Personal information
- Born: 15 May 1993 (age 32) Utrecht, Netherlands
- Listed height: 2.08 m (6 ft 10 in)
- Listed weight: 102 kg (225 lb)

Career information
- College: Oregon State (2012–2016)
- NBA draft: 2016: undrafted
- Playing career: 2016–present

Career history
- 2016–2019: Landstede Zwolle
- 2019–2020: Real Canoe
- 2020–2022: Bàsquet Girona
- 2022: CSU Sibiu
- 2022–present: Donar

Career highlights
- DBL champion (2019); Dutch Supercup winner (2017); DBL Rookie of the Year (2017); DBL All-Rookie Team (2017); DBL All-Star Game MVP (2017);

= Olaf Schaftenaar =

Dutch basketball player (born 1993)

Olaf Schaftenaar (born 15 May 1993) is a Dutch professional basketball player for Donar of the BNXT League. He played college basketball for Oregon State before returning to the Netherlands to play professionally for Landstede Hammers. Schaftenaar also plays for the Netherlands national team.

==College career==
He played basketball for Oregon State for four years. In his senior year, he averaged 6.4 points and 2.9 rebounds per game.

==Professional career==
On 19 September 2016, Schaftenaar signed with Landstede Basketbal. He was named DBL Rookie of the Year after the 2016–17 DBL regular season.

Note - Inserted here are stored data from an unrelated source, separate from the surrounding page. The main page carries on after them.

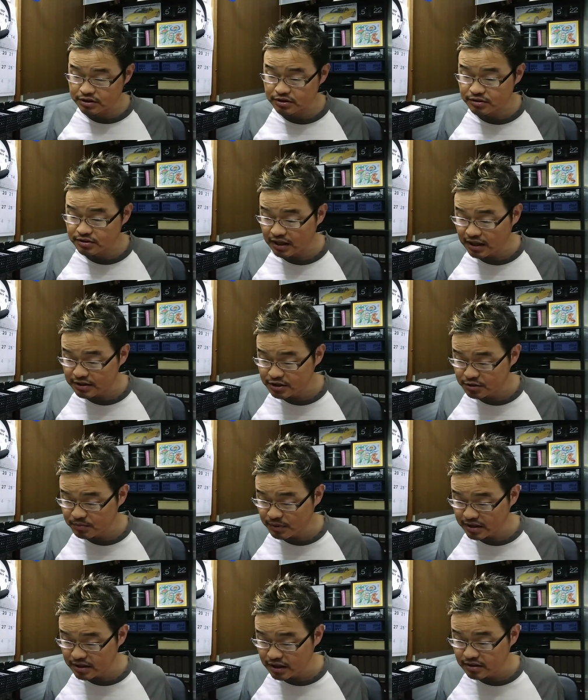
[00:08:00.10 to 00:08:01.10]
5日発
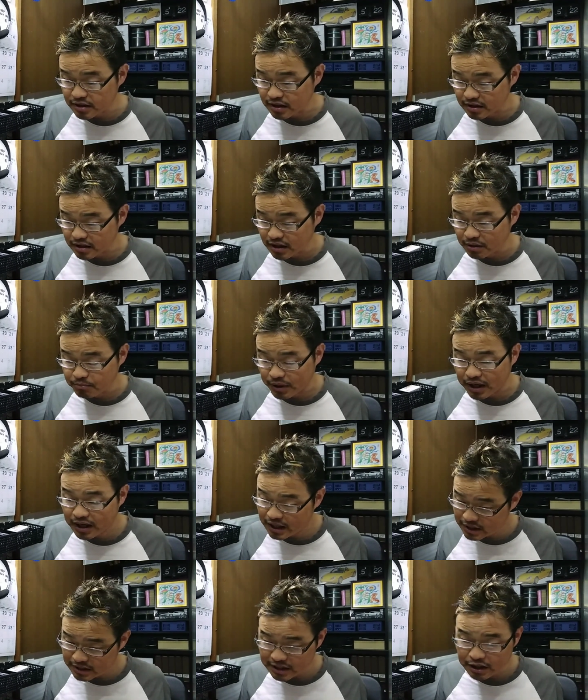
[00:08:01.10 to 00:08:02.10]
売だったかな。
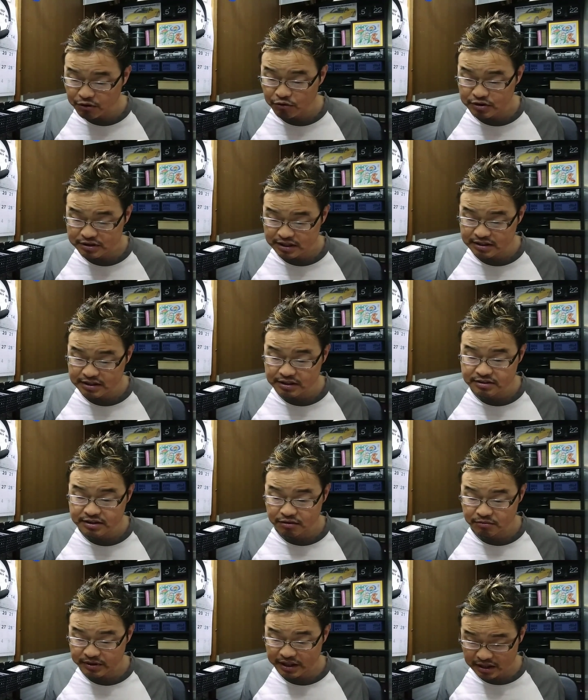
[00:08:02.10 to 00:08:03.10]
まあ、結構先です
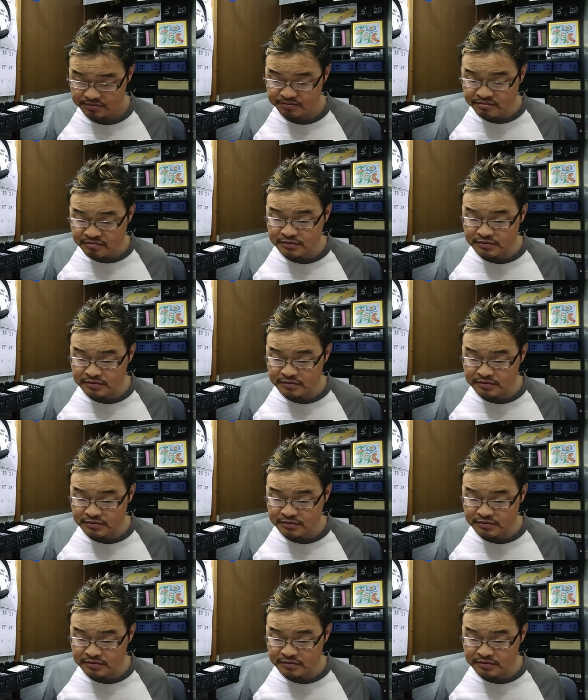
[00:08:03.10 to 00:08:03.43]
けどもね。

In his second season, Schaftenaar and Landstede started the season by winning the Dutch Supercup on 5 October 2017. On 1 June 2019, Schaftenaar won the DBL championship with Landstede, the first in club history.

On 4 June 2019, Schaftenaar signed with Real Canoe of the Spanish LEB Oro for the 2019–20 season.

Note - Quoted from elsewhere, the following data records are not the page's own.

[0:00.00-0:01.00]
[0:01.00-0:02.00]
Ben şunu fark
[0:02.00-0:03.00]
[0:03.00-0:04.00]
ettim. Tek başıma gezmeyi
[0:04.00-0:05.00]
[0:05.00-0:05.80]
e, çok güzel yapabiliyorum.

On 23 July 2020, Schaftenaar signed with Bàsquet Girona of the LEB Oro. He averaged 5.7 points and 2.2 rebounds per game in 16 games. On 26, February 2022, Schaftenaar signed with CSU Sibiu of the Liga Națională. He averaged 5.3 points on 41.3% shooting in 10 games with Sibiu.

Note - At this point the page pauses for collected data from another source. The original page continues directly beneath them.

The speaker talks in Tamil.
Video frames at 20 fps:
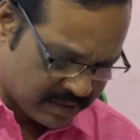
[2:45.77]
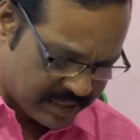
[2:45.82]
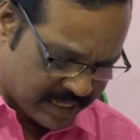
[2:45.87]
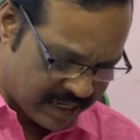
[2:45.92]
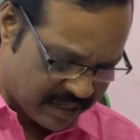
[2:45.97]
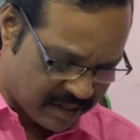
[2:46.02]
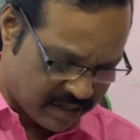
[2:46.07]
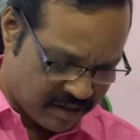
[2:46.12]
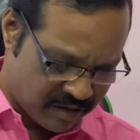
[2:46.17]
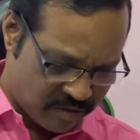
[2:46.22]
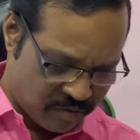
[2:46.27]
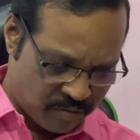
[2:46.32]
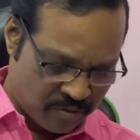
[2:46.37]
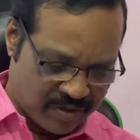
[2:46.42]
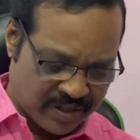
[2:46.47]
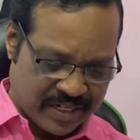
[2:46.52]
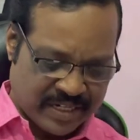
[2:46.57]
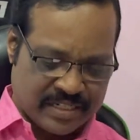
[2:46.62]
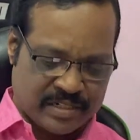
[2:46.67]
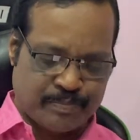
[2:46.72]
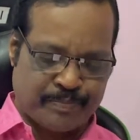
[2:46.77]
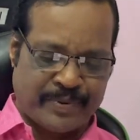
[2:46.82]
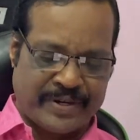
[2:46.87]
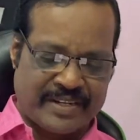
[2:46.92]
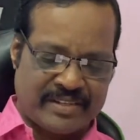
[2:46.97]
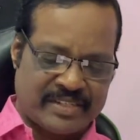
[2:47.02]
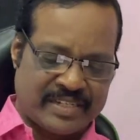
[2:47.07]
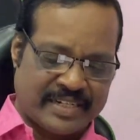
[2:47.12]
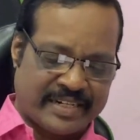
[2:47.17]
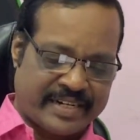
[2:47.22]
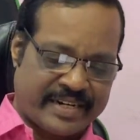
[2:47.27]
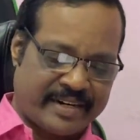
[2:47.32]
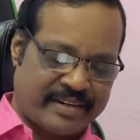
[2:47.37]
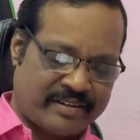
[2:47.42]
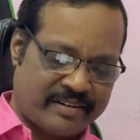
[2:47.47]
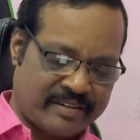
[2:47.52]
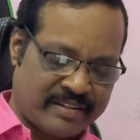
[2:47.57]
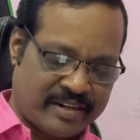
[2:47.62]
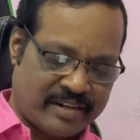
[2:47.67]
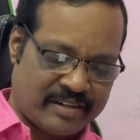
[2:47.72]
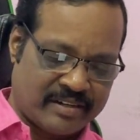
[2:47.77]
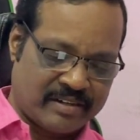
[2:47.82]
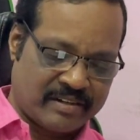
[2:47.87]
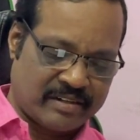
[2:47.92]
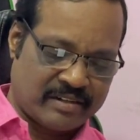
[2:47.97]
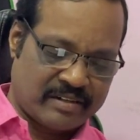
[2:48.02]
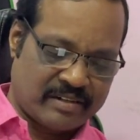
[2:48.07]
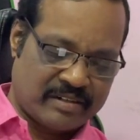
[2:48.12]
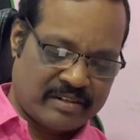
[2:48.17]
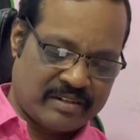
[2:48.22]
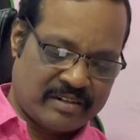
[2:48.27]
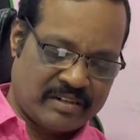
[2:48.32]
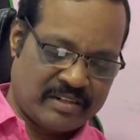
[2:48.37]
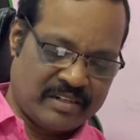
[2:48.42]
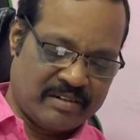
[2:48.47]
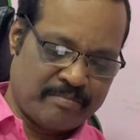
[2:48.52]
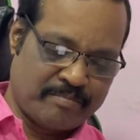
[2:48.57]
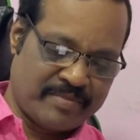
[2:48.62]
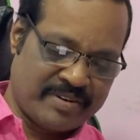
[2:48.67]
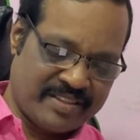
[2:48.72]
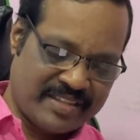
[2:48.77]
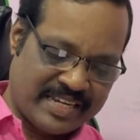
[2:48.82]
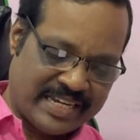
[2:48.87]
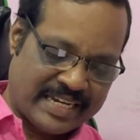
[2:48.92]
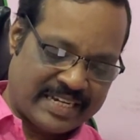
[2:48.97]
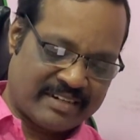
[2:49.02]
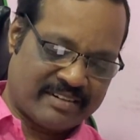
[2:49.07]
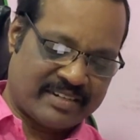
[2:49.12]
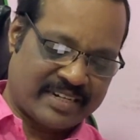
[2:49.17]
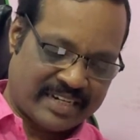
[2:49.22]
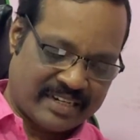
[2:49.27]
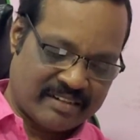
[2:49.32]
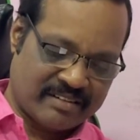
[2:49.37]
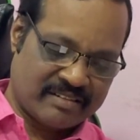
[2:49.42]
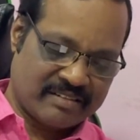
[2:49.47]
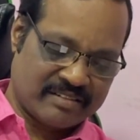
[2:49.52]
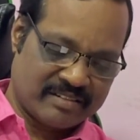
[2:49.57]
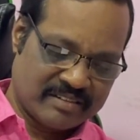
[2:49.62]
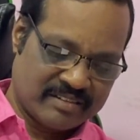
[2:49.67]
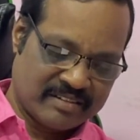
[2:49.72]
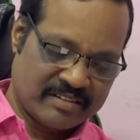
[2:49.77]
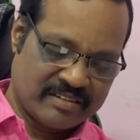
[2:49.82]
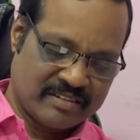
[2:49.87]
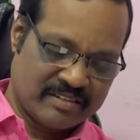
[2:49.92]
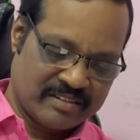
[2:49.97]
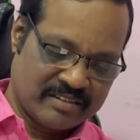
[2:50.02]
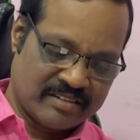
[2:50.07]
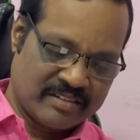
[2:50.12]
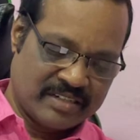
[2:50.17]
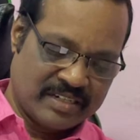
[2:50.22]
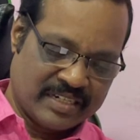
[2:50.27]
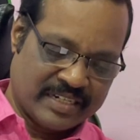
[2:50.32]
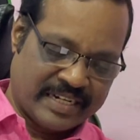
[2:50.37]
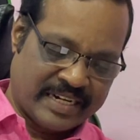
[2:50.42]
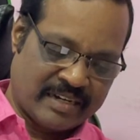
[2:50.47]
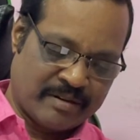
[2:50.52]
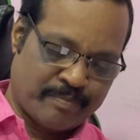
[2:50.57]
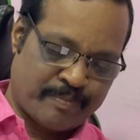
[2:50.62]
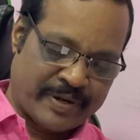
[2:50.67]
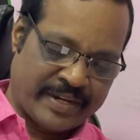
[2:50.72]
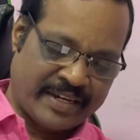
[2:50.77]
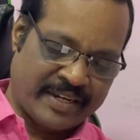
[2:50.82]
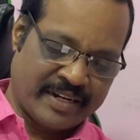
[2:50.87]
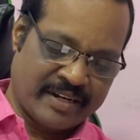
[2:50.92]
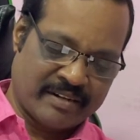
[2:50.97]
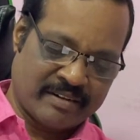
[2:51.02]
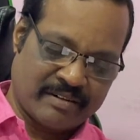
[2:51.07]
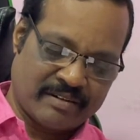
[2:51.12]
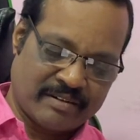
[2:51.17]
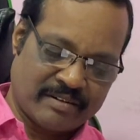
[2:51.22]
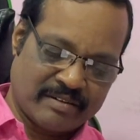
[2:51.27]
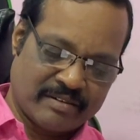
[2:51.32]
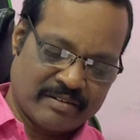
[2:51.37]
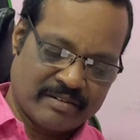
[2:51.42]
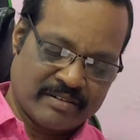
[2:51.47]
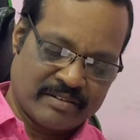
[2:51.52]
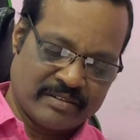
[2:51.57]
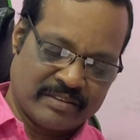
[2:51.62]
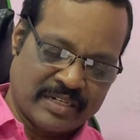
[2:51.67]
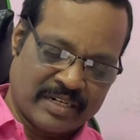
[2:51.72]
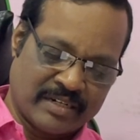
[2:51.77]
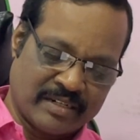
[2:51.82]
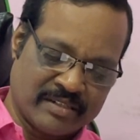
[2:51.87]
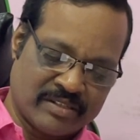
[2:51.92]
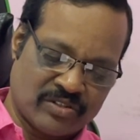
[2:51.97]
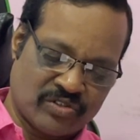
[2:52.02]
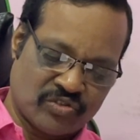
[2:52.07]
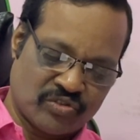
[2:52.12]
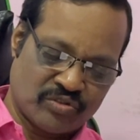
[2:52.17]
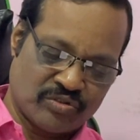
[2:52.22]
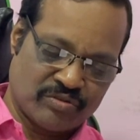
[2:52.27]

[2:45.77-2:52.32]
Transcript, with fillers: சார் உங்கள் ஸ்பீச்சை கேட்டு தான் நிம்மதியாக இருக்கேன் என் பையன் தனுஷ்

On 10 July 2022, he signed with Donar, returning to the Netherlands after three years abroad.

== National team career ==
Schaftenaar played for the Netherlands' Under-18 and Under-20 teams. He later made his debut for the Netherlands senior team, first appearing for his country on 6 July 2017 against Bulgaria. He was on the 12-man roster for EuroBasket 2022.

==Personal life==
Olaf is the son of Philip, who played professional basketball in the Eredivisie, and the younger brother of Oregon State alumni and professional player Roeland Schaftenaar.